The anatomic changes of hypertrophic articular processes causing spinal canal stenosis were first described by Verbiest in 1954.1 At present, stenosis is often defined as occurring in the central, lateral recess, or foraminal areas, and may also be categorized as due to soft tissue or hard tissue encroachment and/or spinal malalignment. When disc height is significantly reduced due to degeneration or malalignment such as spondylolisthesis, the interlaminar space and intervertebral foramina are also reduced. Bony encroachment through facet hypertrophy may also contribute.
The primary indication and goal of surgery in patients with symptomatic degenerative lumbar stenosis is neural decompression. This can be and often is accomplished by direct posterior resection of bone and/or soft tissue such as in laminectomy/laminotomy, facetectomy, and foraminotomy procedures. Complications associated with direct lumbar decompressive surgery include bleeding, epidural hematoma, deep venous thrombosis, dural tear, cerebrospinal fluid leak, infection, nerve root injury, epidural fibrosis, iatrogenic instability, and recurrence of symptoms.2–5 Wide bony decompression may necessitate stabilization by instrumentation and fusion due to the resection of elements responsible for natural spinal stability. Interbody fusion may also be indicated when there is a loss of disc height and alignment. Decompression alone in cases of malalignment has been shown to be less effective than anterior interbody fusion at alleviating pain and function,6,7 as interbody fusion provides restoration of disc height and correction of coronal and sagittal alignment.
The extreme lateral interbody fusion (XLIF) procedure has been described as an alternative approach to anterior column stabilization in degenerative, deformity, and traumatic conditions of the thoracolumbar spine.8–13 The XLIF procedure has advantages over the early stand-alone direct anterior lumbar interbody fusion techniques, in that the anterior longitudinal ligament is preserved, and the larger XLIF implant spans the dense ring apophysis rather than threading into the central weaker portions of the endplate. Restoration of disc height and correction of alignment can be better achieved through the ligamentotaxis created with the anterior longitudinal ligament and PLL intact, since these ligaments exert great function on spinal alignment and stabilization.14,15 Relief of both back and leg pain has been demonstrated using XLIF technique.9,11,12,16,17 However, the degree of indirect decompression has not yet been formally shown, nor have the indications when it is feasible to avoid direct posterior decompression been clearly identified. The goal of this study was to quantify the indirect decompression achieved in XLIF surgery, and to evaluate the circumstances under which it is likely or unlikely to achieve resolution of stenotic symptoms.
Patients and Methods
This study was a nonrandomized, single-center, ethics committee-approved evaluation of patients with symptomatic lumbar degenerative conditions with central and/or lateral stenosis. The immediate postoperative radiographic results of these surgeries were compared with preoperative baseline measures to evaluate the effect of indirect decompression provided by interbody distraction via XLIF surgery.

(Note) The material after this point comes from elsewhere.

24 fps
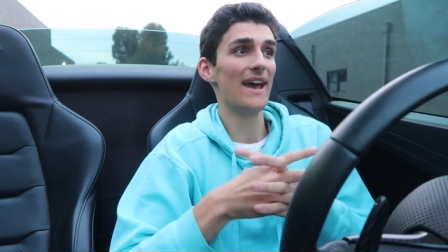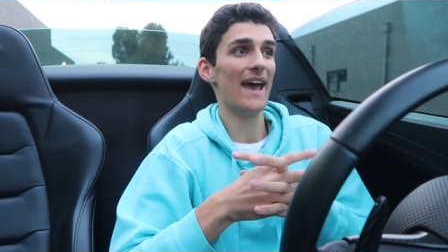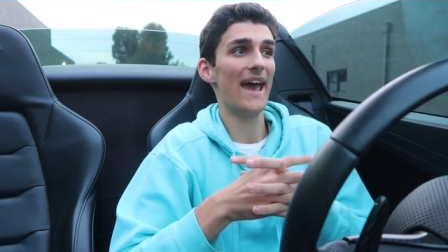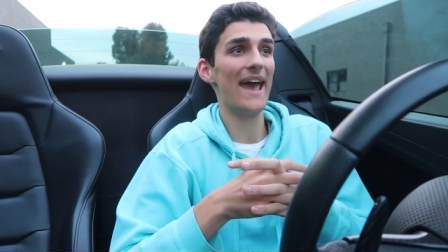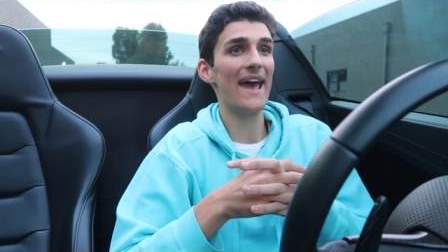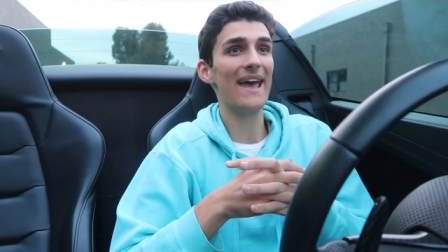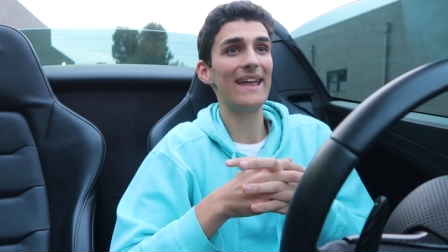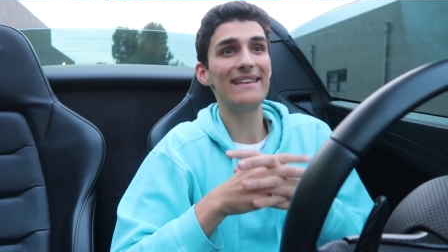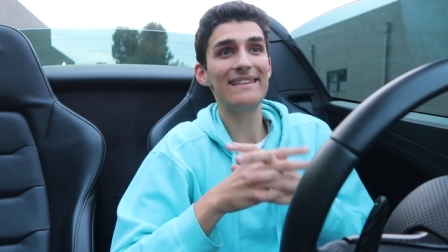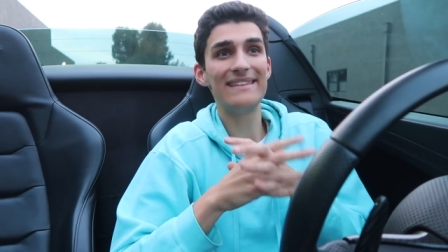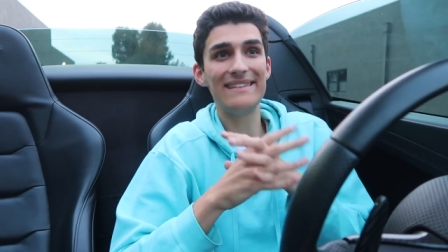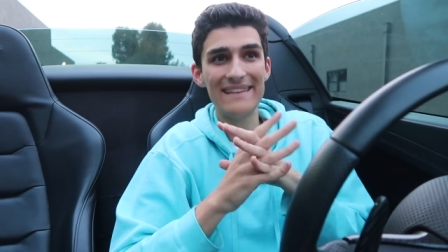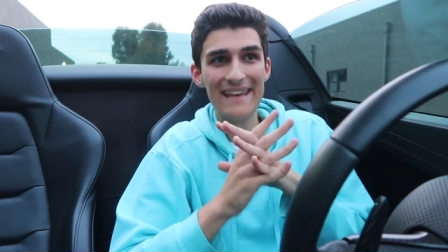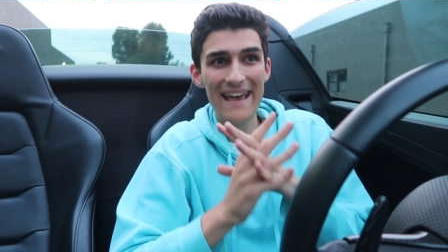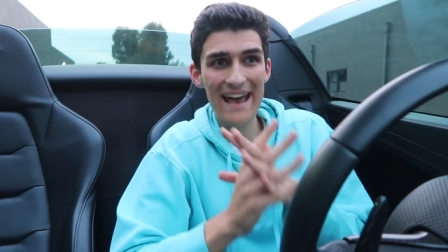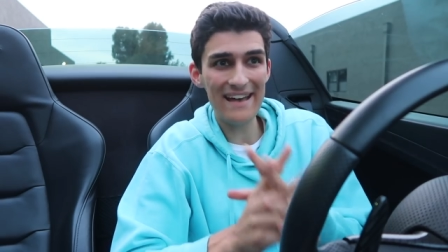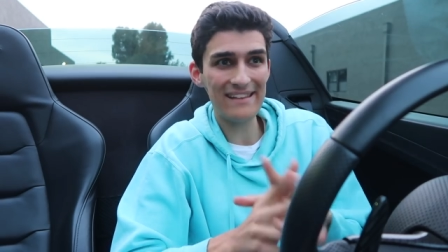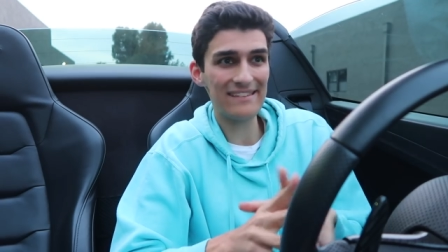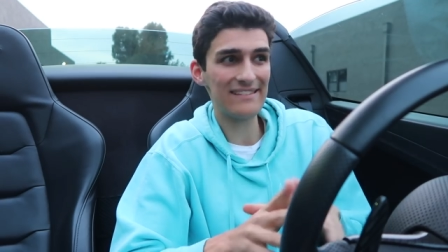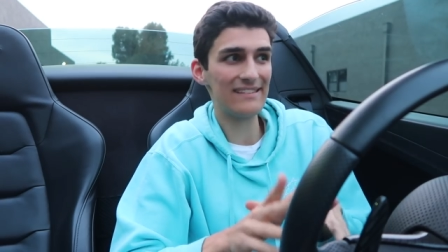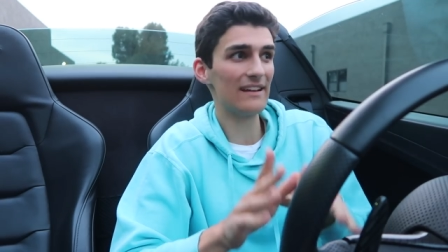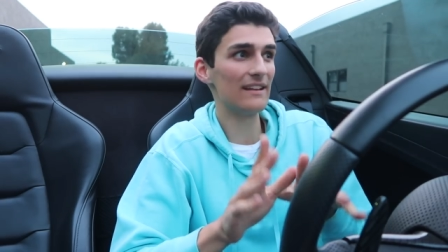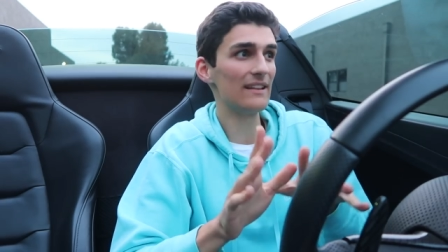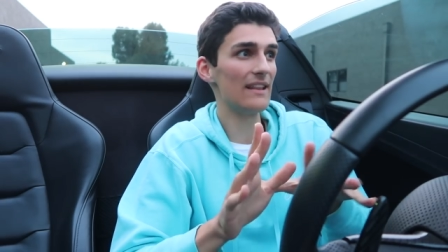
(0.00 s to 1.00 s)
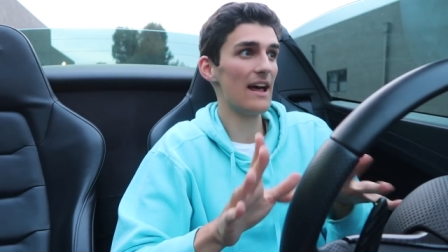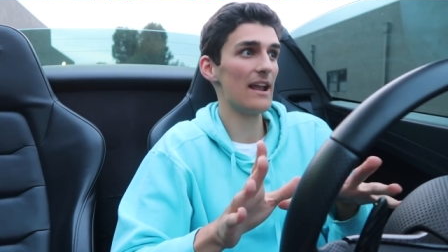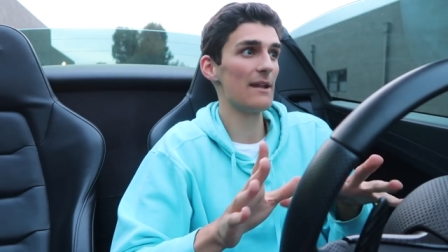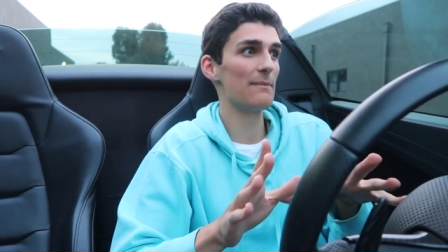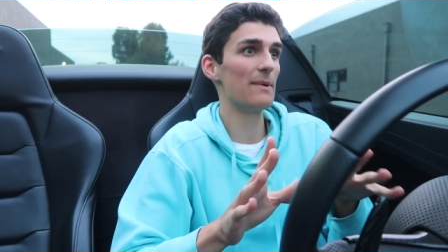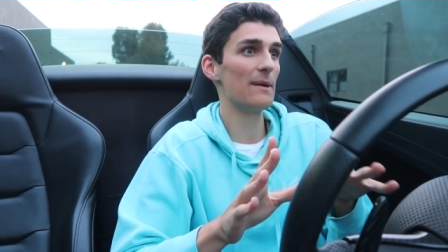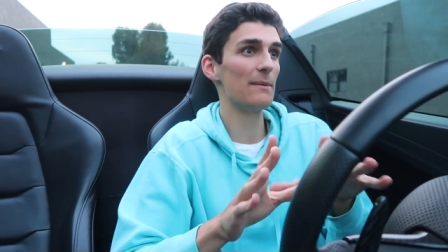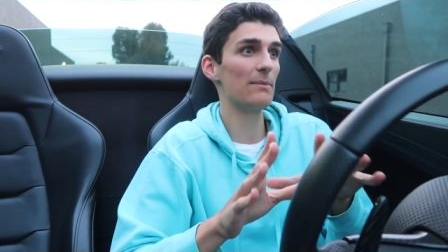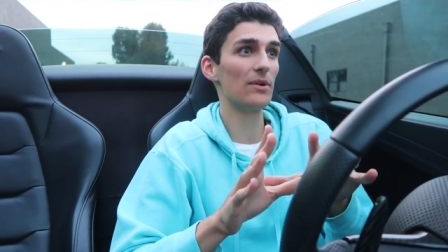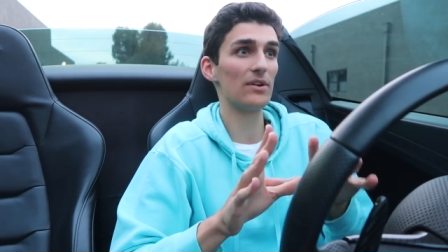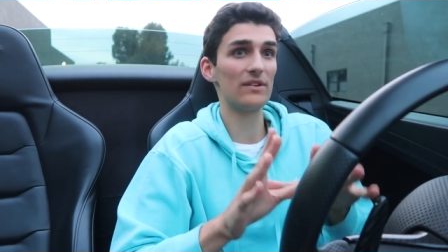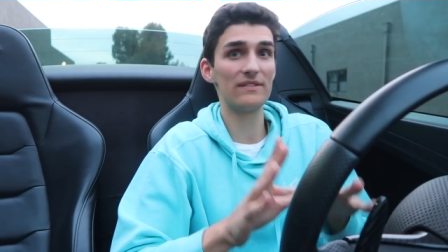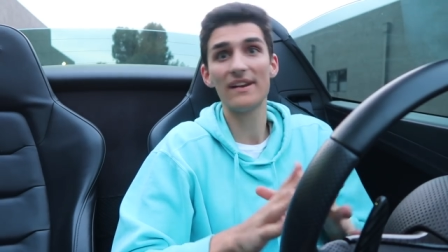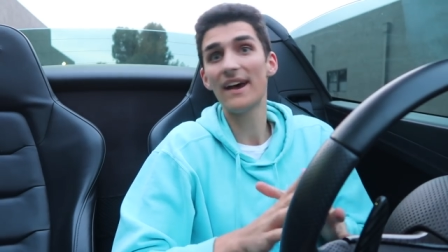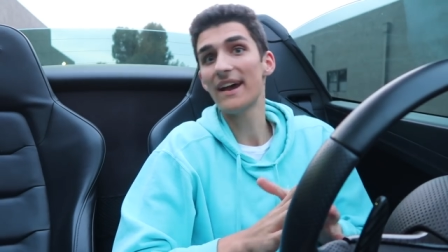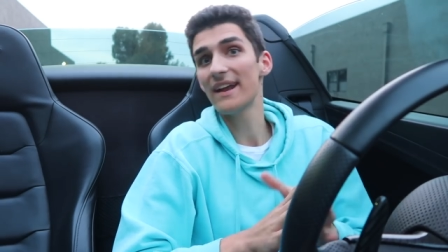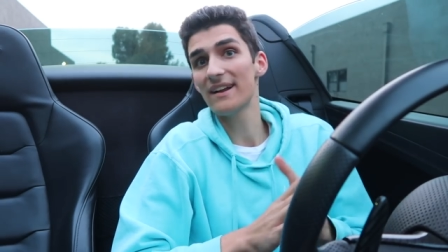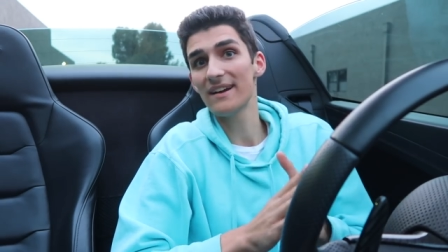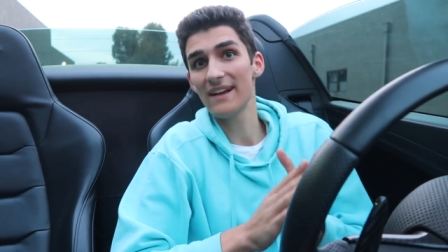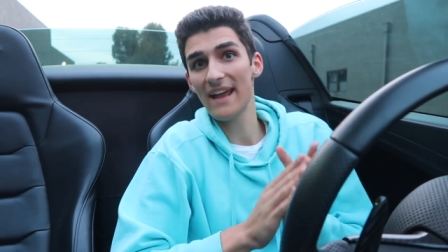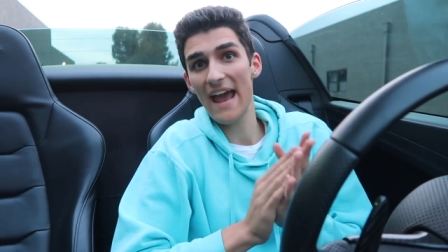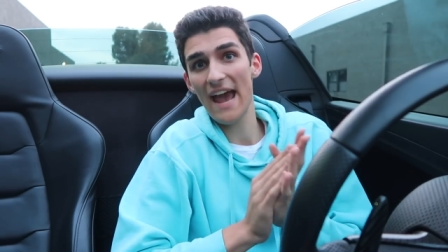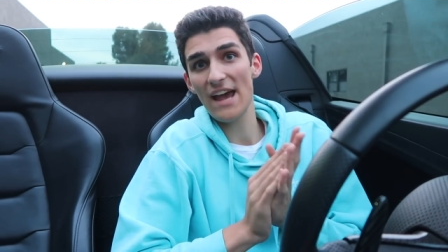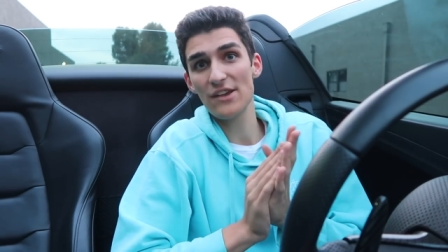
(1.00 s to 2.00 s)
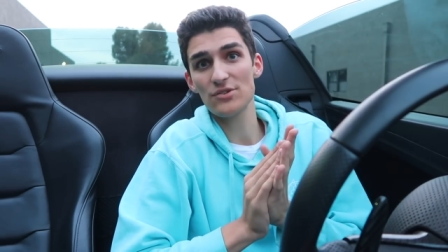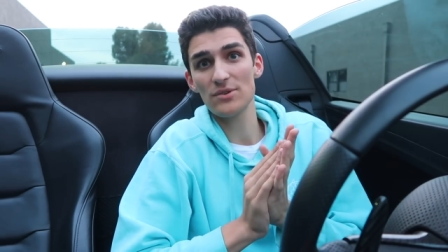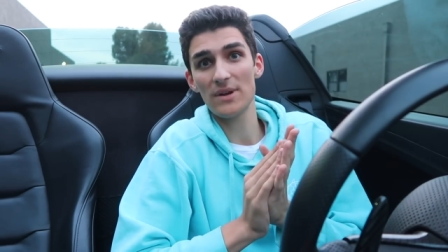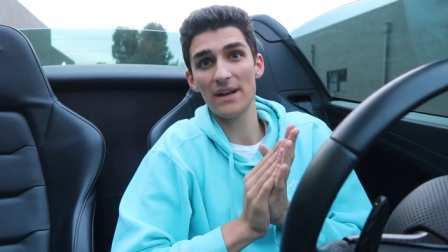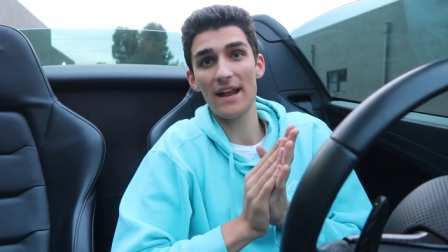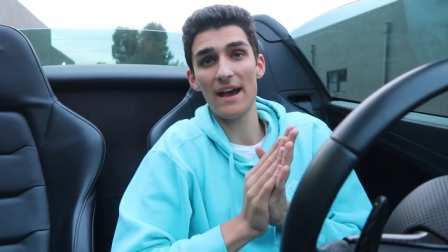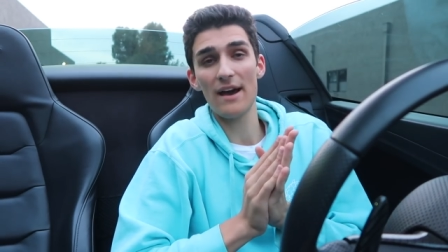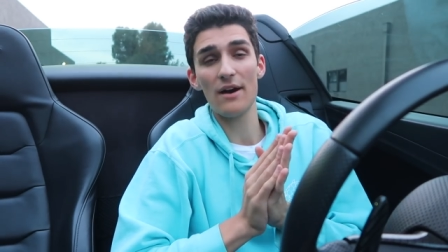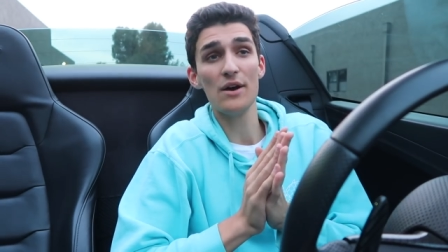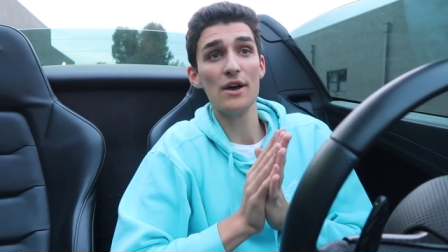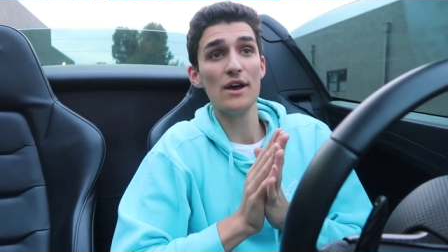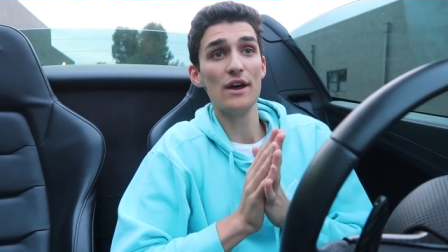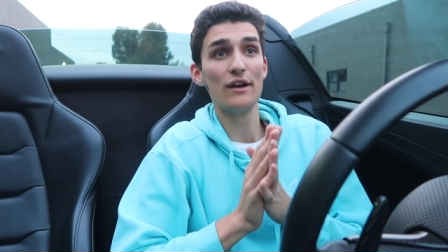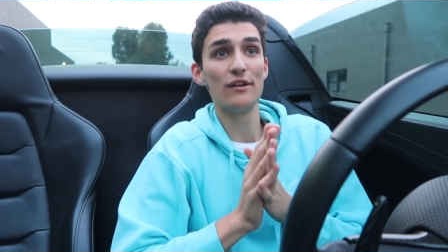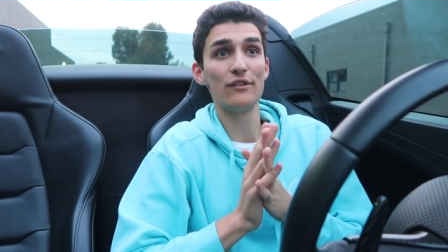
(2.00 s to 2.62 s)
And yes, a lot of people are tight on cash right now.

The indications for surgery were symptomatic single- or multilevel lumbosacral degenerative disease from L1–L2–L4–L5 with central and/or foraminal stenosis of at least 6 months duration that had not responded to conservative care. Patients with prior direct decompressive or fusion surgery at the operative level(s) were excluded. Additional exclusion criteria included autoimmune disease, malignancy, and pregnancy.
In all, 21 consecutive patients meeting inclusion/exclusion criteria consented to participate and enrolled in this prospective study from March 2008 through June 2009. All of the patients were treated with standalone XLIF using 18-mm wide polyetheretherketone cages (CoRoent XL, NuVasive, Inc., San Diego, CA) and a tricalcium silicate bone graft substitute (Actifuse, ApaTech, Foxborough, MA), without additional direct posterior decompression or internal fixation. Interbody device sizing was performed intraoperatively for each patient and each level, and implant height was chosen based on a snug distractive fit and correction to a disc height similar to adjacent normal levels. All surgeries were performed by the same surgeon.
Plain anteroposterior and lateral radiographs as well as T2-weighted sagittal and axial magnetic resonance imaging (MRI) views were obtained at a single radiographic facility (URP Diagnósticos, São Paulo, Brazil) before surgery and immediately after surgery (within 2 weeks of surgery). From the lateral radiographs, anterior and posterior disc height, foraminal height, and foraminal area were measured. In MRI, a single sagittal slice through the anatomic center of the spine (i.e., midsagittal) was used as the comparative measurement location for determining anteroposterior canal diameter. A single axial slice through the center of the disc was used as the comparative measure location in axial views for midsagittal canal diameter, canal area, and left and right subarticular diameter measurements. Custom software (VOXAR 3-dimensional) developed to analyze MRI was used to digitally measure linear dimensions and areas. All distance measures were made at the narrowest point in the view.
T tests and χ2 tests (Analyze-It Software, Ltd., Leeds, England) were used to determine statistically significant changes from pre- to postoperative, with a level of significance of 0.05.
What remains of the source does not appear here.